◆ **WORK INSTRUCTION**: Please write out all the data that follows exactly, without the pictures.

◆ **PROVIDED DATA**:
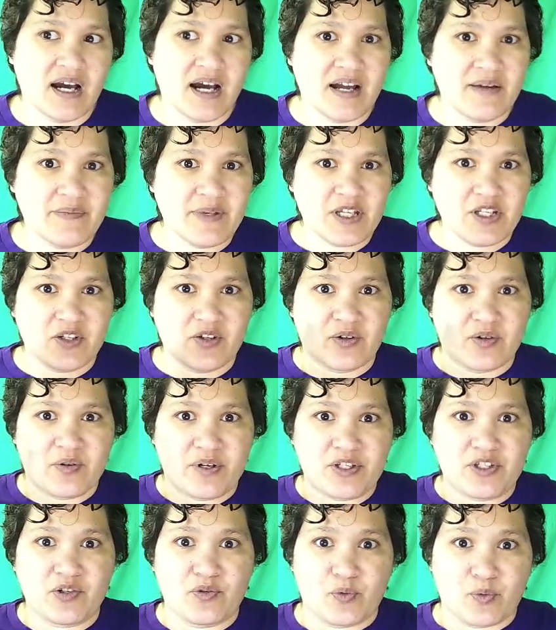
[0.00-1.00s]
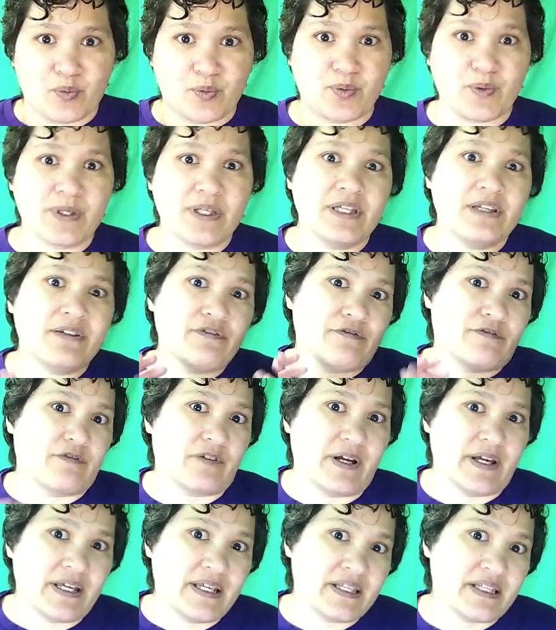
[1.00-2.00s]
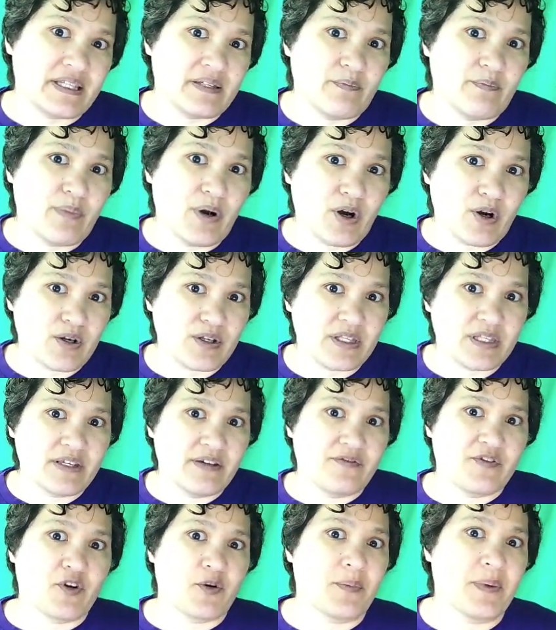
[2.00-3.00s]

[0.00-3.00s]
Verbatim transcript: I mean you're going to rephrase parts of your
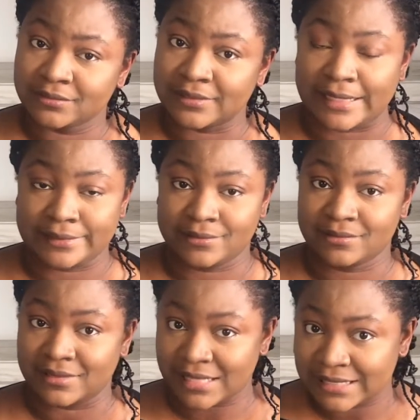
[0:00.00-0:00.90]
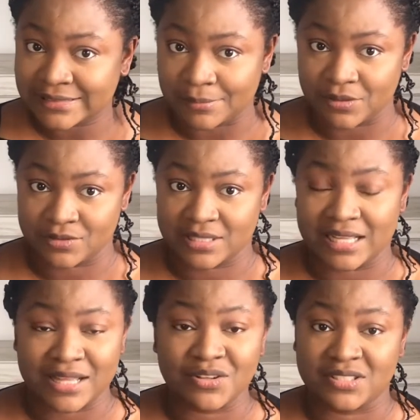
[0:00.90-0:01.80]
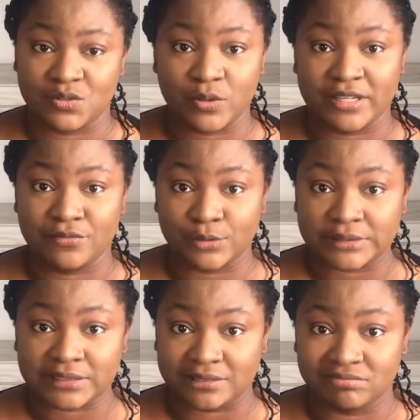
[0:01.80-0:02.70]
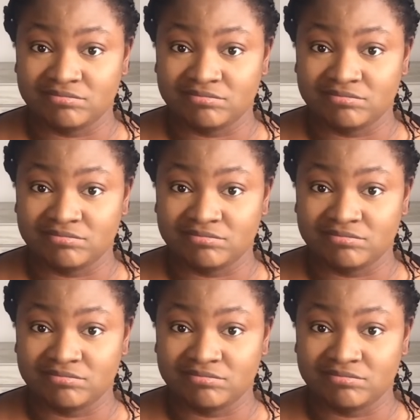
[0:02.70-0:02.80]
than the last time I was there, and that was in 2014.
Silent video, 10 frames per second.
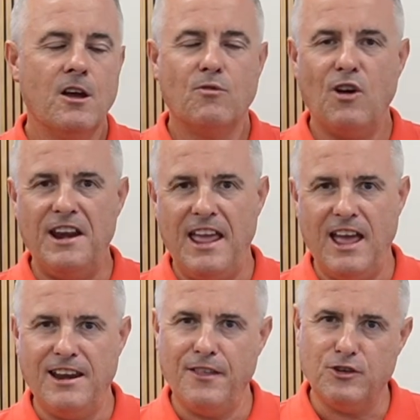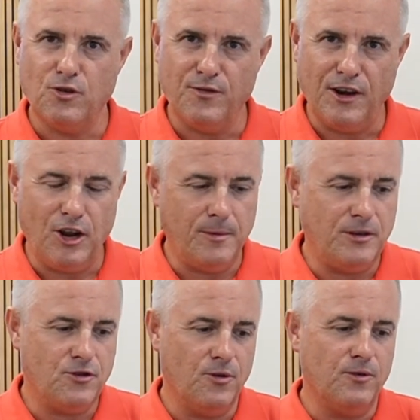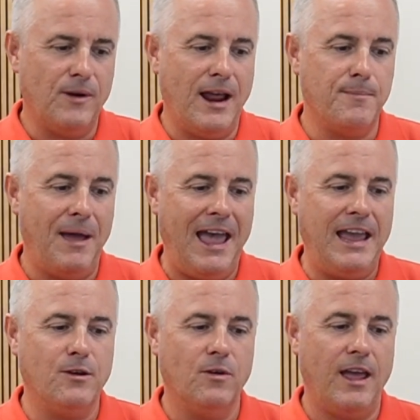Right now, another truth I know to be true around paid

◆ **REPLY**:
[0.00-1.00s]
[1.00-2.00s]
[2.00-3.00s]

[0.00-3.00s]
Verbatim transcript: I mean you're going to rephrase parts of your
[0:00.00-0:00.90]
[0:00.90-0:01.80]
[0:01.80-0:02.70]
[0:02.70-0:02.80]
than the last time I was there, and that was in 2014.
Silent video, 10 frames per second.
Right now, another truth I know to be true around paid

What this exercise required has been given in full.